About this task: An exact copy of every entry is required, without the pictures.

Records for the exercise:
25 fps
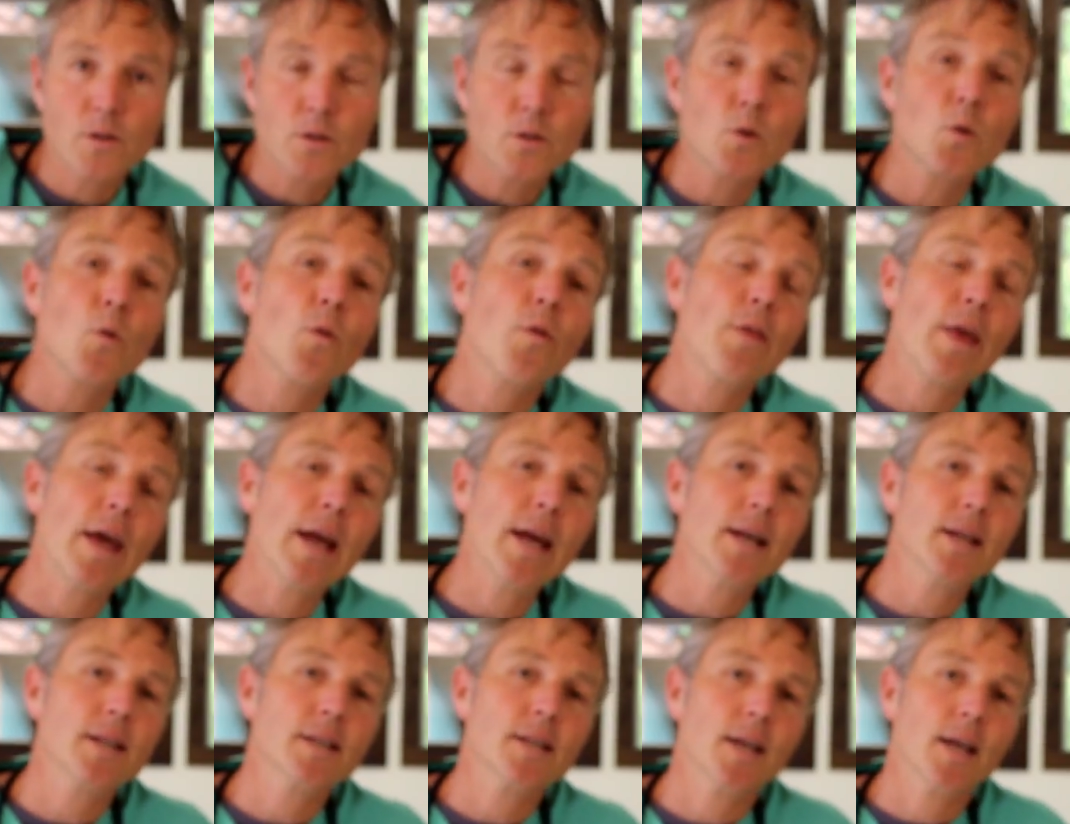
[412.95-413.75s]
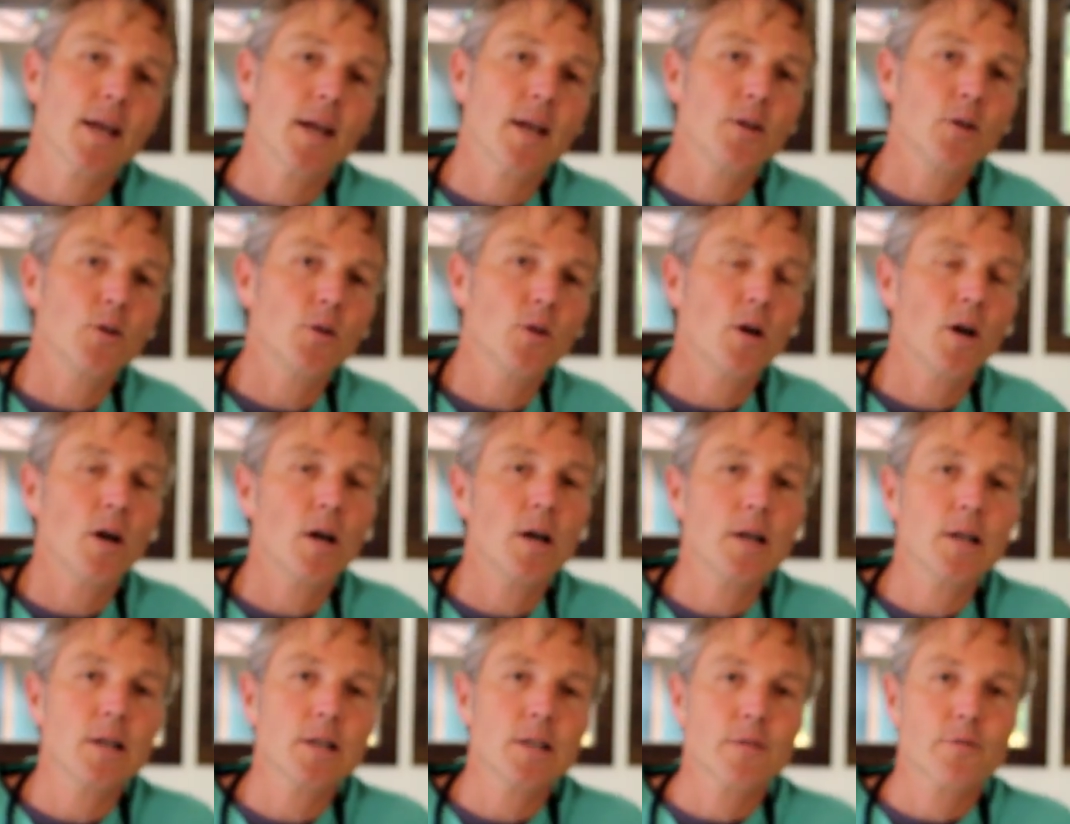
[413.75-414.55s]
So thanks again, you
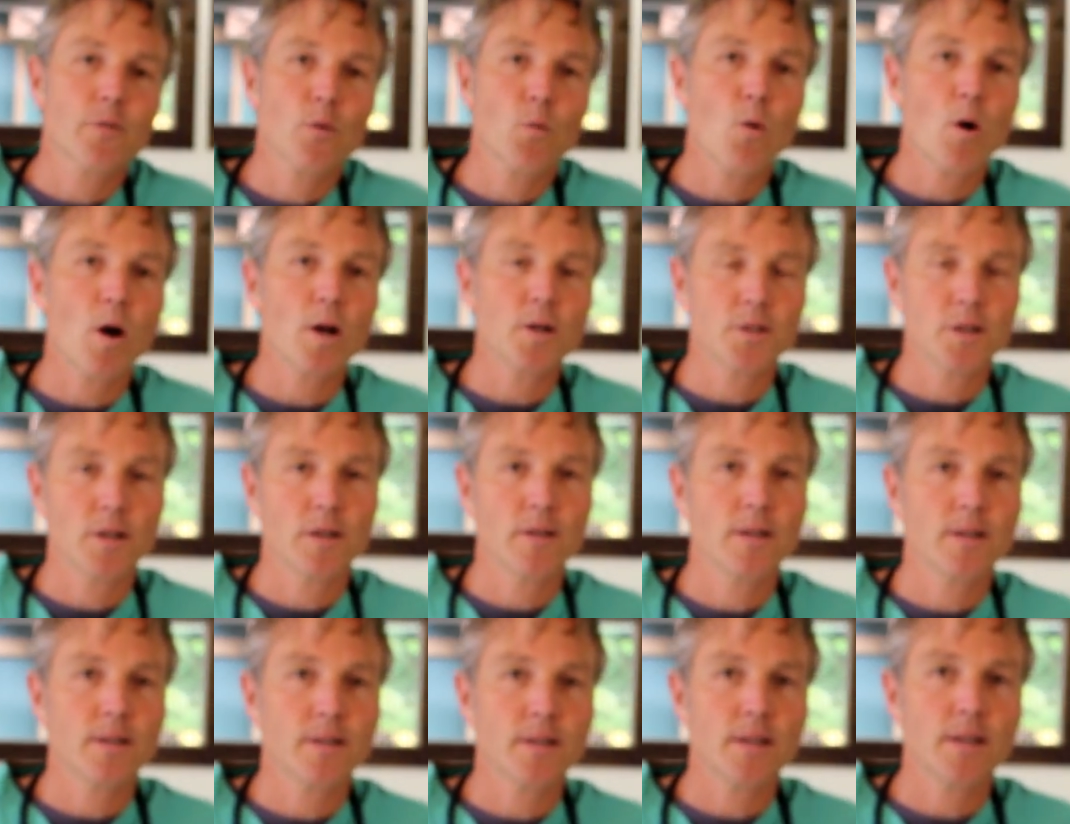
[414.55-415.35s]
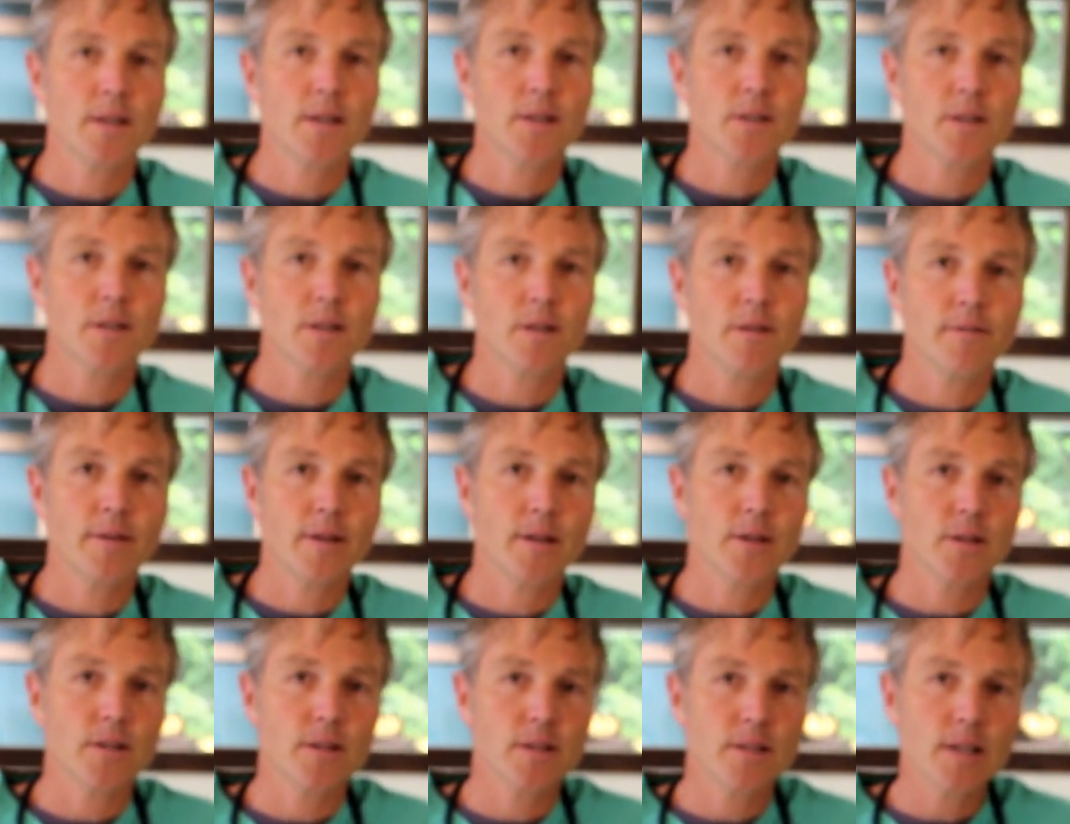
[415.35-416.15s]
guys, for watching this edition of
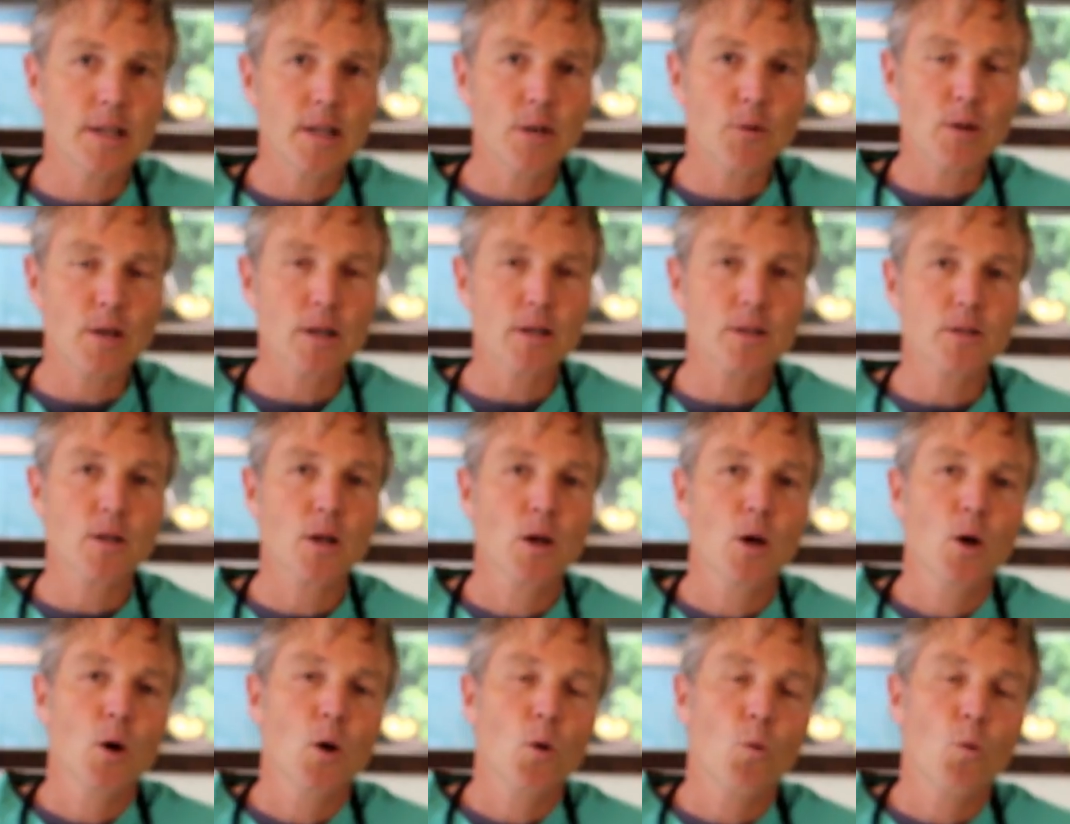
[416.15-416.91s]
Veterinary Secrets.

Exercise solution:
25 fps
[412.95-413.75s]
[413.75-414.55s]
So thanks again, you
[414.55-415.35s]
[415.35-416.15s]
guys, for watching this edition of
[416.15-416.91s]
Veterinary Secrets.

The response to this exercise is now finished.